As Kalinin points out: “With Ondrej, we needed someone that didn’t mind dedicating a lot of time to doing something that a normal electron microscopist would consider to be beam damage. He and Stephen Jesse make the “impossible” happen.”
Andrew Lupini from ORNL using the Nion UltraSTEM 200. [ORNL]
Team members, Andrew Lupini and Mark Oxley specialise in electron microscopy optics and control systems, with Lupini having worked alongside Nion’s Ondrej Krivanek during the development of aberration correction. And Rama Vasudevan and Maxim Ziatdinov have made the huge leap from Physics into artificial intelligence.
So where next for Sergei Kalinin and his colleagues? Right now Kalinin is keen to convey how useful atom-by-atom fabrication via STEM is. As he highlights, he and colleagues have already demonstrated that electron microscopy atomic manipulation holds vast potential to atomic engineer quantum computing devices and sensors.

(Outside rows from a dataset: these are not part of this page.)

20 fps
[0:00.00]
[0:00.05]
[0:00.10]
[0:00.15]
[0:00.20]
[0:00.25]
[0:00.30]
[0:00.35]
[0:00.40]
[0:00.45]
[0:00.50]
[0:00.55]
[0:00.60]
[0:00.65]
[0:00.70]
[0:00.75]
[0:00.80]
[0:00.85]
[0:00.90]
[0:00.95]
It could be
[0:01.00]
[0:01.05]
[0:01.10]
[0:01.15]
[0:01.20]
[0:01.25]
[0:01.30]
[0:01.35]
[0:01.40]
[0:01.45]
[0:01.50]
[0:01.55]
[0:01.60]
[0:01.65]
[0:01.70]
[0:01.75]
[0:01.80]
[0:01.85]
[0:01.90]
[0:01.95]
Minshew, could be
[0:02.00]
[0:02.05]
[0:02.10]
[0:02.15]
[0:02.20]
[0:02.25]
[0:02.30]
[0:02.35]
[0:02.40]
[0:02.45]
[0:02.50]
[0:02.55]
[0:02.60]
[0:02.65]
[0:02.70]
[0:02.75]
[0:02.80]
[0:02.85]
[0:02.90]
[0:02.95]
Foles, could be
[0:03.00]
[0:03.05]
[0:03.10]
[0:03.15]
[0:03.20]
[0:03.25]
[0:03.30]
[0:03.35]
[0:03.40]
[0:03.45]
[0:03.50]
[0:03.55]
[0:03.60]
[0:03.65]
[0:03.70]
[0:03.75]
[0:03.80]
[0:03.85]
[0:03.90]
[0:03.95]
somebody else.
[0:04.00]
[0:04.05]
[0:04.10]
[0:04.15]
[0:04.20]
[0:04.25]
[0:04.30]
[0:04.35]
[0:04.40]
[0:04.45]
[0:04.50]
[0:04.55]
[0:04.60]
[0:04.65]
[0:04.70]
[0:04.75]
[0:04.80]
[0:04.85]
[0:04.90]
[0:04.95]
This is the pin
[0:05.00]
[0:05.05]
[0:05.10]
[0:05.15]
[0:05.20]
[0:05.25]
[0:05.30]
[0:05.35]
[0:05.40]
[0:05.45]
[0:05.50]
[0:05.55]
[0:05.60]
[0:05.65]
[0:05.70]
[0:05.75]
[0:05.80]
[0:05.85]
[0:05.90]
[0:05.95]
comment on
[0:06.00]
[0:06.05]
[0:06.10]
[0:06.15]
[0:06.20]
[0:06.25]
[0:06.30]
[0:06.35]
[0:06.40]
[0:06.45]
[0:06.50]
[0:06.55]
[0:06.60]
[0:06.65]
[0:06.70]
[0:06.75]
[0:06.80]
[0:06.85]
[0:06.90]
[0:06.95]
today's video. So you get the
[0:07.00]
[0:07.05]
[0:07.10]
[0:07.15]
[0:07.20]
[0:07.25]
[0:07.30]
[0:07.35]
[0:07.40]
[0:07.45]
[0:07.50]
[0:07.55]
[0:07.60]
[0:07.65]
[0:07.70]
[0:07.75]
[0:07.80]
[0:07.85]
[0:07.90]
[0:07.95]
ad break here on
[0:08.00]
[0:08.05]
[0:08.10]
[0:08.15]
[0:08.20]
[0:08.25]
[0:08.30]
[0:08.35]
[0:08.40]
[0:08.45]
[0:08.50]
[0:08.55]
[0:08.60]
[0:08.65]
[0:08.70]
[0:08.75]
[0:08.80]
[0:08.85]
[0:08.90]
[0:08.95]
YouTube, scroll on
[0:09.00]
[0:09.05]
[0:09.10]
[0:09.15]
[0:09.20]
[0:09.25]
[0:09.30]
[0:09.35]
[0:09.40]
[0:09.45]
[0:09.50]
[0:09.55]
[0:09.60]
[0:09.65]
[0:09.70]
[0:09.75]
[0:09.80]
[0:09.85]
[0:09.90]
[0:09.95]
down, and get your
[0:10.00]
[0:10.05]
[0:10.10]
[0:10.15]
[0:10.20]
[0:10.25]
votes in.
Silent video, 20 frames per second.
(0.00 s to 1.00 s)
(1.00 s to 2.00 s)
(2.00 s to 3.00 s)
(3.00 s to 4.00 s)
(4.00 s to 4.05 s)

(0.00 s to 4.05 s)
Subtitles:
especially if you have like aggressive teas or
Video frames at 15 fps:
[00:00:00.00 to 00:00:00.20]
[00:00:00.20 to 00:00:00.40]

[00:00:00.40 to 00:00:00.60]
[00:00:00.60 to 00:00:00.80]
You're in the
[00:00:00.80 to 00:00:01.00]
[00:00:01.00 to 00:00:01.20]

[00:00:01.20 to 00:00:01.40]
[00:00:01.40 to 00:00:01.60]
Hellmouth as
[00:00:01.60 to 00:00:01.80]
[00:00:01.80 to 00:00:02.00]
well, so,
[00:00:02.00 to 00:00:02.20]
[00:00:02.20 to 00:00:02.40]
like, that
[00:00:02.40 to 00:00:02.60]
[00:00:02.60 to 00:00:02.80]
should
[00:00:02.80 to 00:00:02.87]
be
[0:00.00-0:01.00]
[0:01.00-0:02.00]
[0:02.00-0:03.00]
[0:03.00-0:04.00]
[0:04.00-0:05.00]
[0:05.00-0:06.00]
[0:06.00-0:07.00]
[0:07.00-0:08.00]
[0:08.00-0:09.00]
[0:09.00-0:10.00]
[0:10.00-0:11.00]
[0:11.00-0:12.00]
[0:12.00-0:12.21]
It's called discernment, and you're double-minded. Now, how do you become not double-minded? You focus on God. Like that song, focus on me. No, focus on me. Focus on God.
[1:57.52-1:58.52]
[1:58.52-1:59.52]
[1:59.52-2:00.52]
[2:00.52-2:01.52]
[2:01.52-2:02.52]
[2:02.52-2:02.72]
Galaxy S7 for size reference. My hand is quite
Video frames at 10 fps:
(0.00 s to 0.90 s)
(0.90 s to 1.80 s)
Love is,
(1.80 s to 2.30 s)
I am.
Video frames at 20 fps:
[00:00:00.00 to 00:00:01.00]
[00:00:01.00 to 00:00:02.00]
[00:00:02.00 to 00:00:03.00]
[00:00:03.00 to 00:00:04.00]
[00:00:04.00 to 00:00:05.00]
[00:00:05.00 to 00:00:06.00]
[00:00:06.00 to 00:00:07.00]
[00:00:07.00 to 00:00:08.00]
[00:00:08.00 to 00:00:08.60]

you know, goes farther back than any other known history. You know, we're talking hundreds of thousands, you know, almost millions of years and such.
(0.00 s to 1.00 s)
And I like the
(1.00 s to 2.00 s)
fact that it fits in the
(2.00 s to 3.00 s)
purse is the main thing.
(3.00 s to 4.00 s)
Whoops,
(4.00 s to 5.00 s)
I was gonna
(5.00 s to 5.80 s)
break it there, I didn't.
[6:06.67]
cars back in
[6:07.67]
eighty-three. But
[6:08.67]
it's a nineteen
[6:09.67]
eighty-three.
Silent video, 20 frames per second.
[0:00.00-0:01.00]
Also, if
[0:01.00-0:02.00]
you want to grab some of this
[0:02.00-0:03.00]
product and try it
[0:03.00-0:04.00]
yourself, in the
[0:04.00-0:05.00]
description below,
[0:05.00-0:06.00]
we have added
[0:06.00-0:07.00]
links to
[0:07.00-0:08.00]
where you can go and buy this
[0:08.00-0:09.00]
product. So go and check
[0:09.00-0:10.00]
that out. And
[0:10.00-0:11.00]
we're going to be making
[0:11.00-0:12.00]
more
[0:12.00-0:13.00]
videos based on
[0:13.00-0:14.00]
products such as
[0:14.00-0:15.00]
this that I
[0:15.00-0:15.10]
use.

“Compared to scanning probe microscopy, electron microscopy also has tremendous potential for growth here as there are many more electron microscopes that can do this so much more simply,” he adds. “And there are many electron microscope manufacturers, so if there is a market, these companies can scale production very quickly.”
At the same time, Kalinin is eager to points out how very quick progress has been to date.
“Three years ago the simplest task such as extracting all the atoms in an image was a semi-manual task but we automated this with artificial intelligence a year ago,” he says.
“With these developments we are bringing together fields such as statistical physics and condensed matter physics as well as using tools that came from observational biology and astronomy,” he adds. “We are building tiny bridges between many different disciplines that all of a sudden are going to grow, this really is a very exciting time.”
Meet the Team
With Stephen Jesse, Ondrej Dyck, and Andy Lupini, Sergei Kalinin is pushing back the frontiers of electron microscopy, using its electron beam to re-arrange atoms, understand the mechanisms of the beam induced reactions via machine learning and explore physics of materials one atom at at time.
Together, they are harnessing electron microscopy to build structures. This work is supported by a US Department of Energy grant – Jesse is the principal investigator.
Artificial intelligence has been crucial to progress, and with Maxim Ziatdinov, Lukas Vlcek, and Rama Vasudevan, the researchers intend to use machine learning to study and predict material evolution, and create deep learning tools to direct electron beam induced transformations.